Tuesday, October 22, 2019

Mary Oliver and the Art
of Observation in Nature

"When the high school I went to experienced a crisis of delinquent student behavior, my response was to start out for school every morning but to turn most mornings into the woods instead, with a knapsack of books. Always Whitman was among them." – Mary Oliver, from "My Friend Walt Whitman"










In the first class of the "Mary Oliver and the Art of Observation in Nature" series, we try to establish at least two important points as an introduction to her work. We take a brief look back at some of those influences such as Walt Whitman, who Oliver tells us she held so dear to her development as a young poet, and to set out ahead of us a framework of possible themes that allow us to hopefully enter into the mindset of a poet who has so distinctly chosen nature as her subject over the course of her writing career.

We make the brief point that when it comes to nature studies we can commonly grasp what it is that the naturalist might be seeking when she enters into the wetlands, forests, or seashores – natural data, phenology, growth patterns, wildlife – but what about the poet? Is there some kind of similar list compiled and used to seek from? For the poet, it seems that observable facts serve more as starting points of reference. They offer images and actions that allow pause and inspiration for some other less scientific, more personal, list of unfolding themes of observation which often aspire to fuse together nature and human experience.

Experience itself, the regular or prolonged interface with the natural world, is how the poet comes to recognize both the obvious otherness of nature but also the visceral interconnection of all things. If the nature poet has created a fine poem, based on experience, and lifted it into the realm of the meaningful beyond the mere scientific, then we too as readers have come as close as we can to contact with the natural world without being there ourselves.

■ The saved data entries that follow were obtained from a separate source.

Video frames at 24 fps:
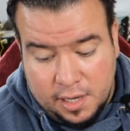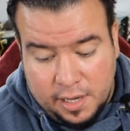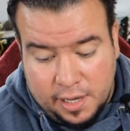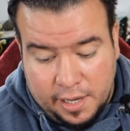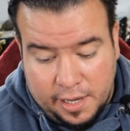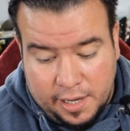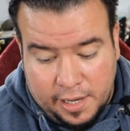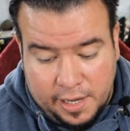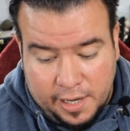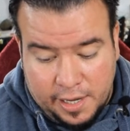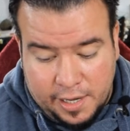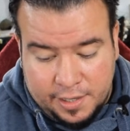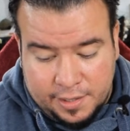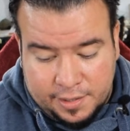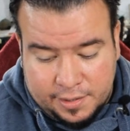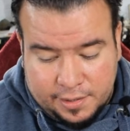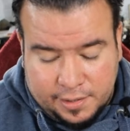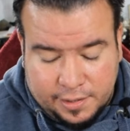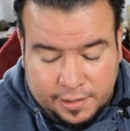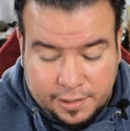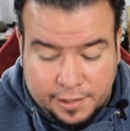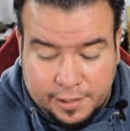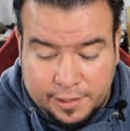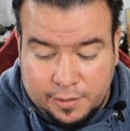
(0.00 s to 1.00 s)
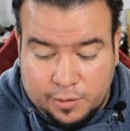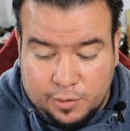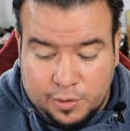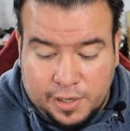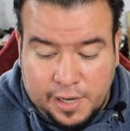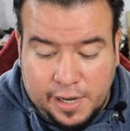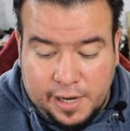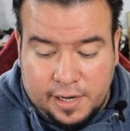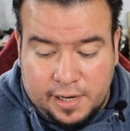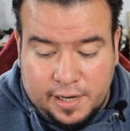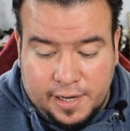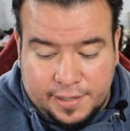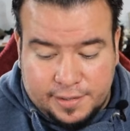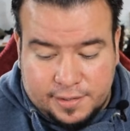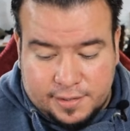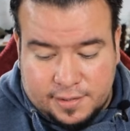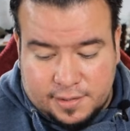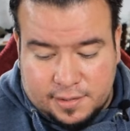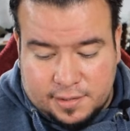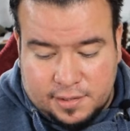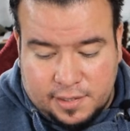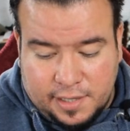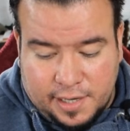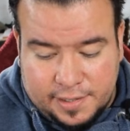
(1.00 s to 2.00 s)
And okay, let's
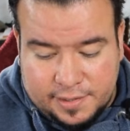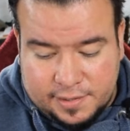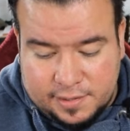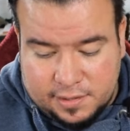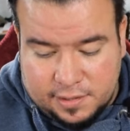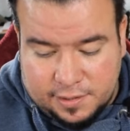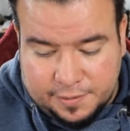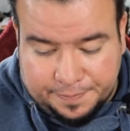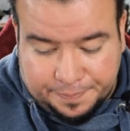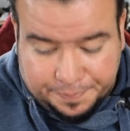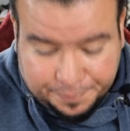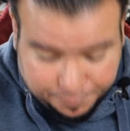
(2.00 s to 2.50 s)
test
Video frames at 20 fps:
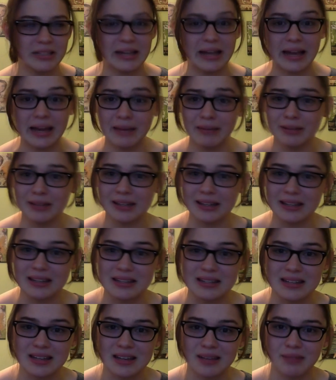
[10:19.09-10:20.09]
I began
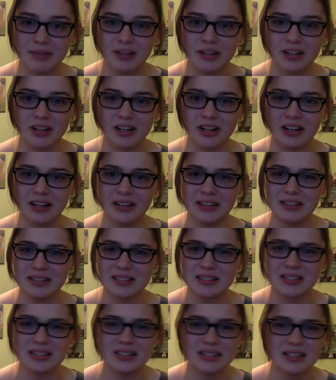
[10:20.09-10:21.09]
to get better, and,
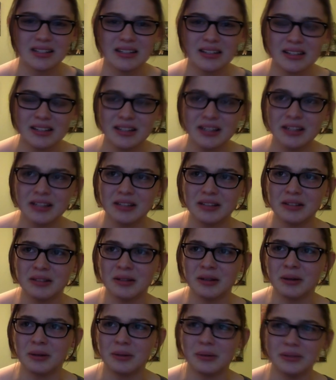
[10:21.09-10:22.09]
you
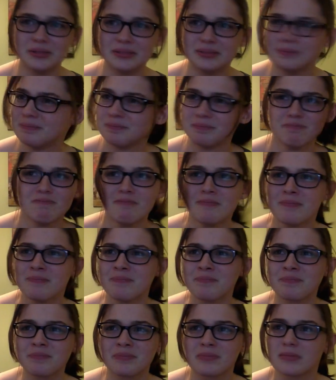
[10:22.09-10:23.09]
know,
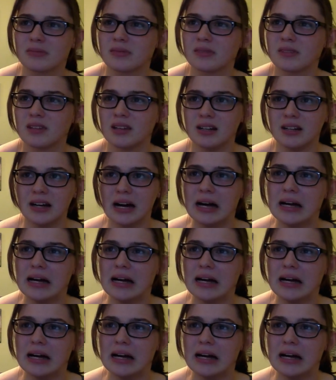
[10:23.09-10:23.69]
it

Oliver pulls us through this transcendental flow nature appreciation in one of her wonderfully lyrical short essays "Comfort," where she recalls several hours of a night spent considering the meaning of a rainstorm along the narrow cape where she lives:

     And then, thinking of those bodies of water, I go mind roaming. I could name a hundred events,   
     hours, creatures, that have filled me with delight, and fructifying praise. Experience! experience! – 
     with the rain, and the trees, and all their kindred – has brought me a comfort and a modesty and a 
     devotion to inclusiveness that I would not give up for all the gold in all the mountains of the world. 
     This I knew, as I grew from simple delight toward thought and into conviction: such beauty as the 
     earth offers must hold great meaning. So I began to consider the world as emblematic as well as 
     real, and saw that it was – that shining word – virtuous. That it offers us, as surely as the wheat 
     and lilies grow, the dream of virtue.
     
     I think of this every day. I think of it when I meet the turtle with its patient green face, or hear the 
     hawk's tin-tongued skittering cry, or watch the otters at play in the pond. I am blood and bone 
     however that happened, but I am convictions of my singular experience and my own thought, and 
     they are made greatly of the hours of the earth, rough or smooth, but never less than intimate, 
     poetic, dreamy, adamant, ferocious, loving, life-shaping.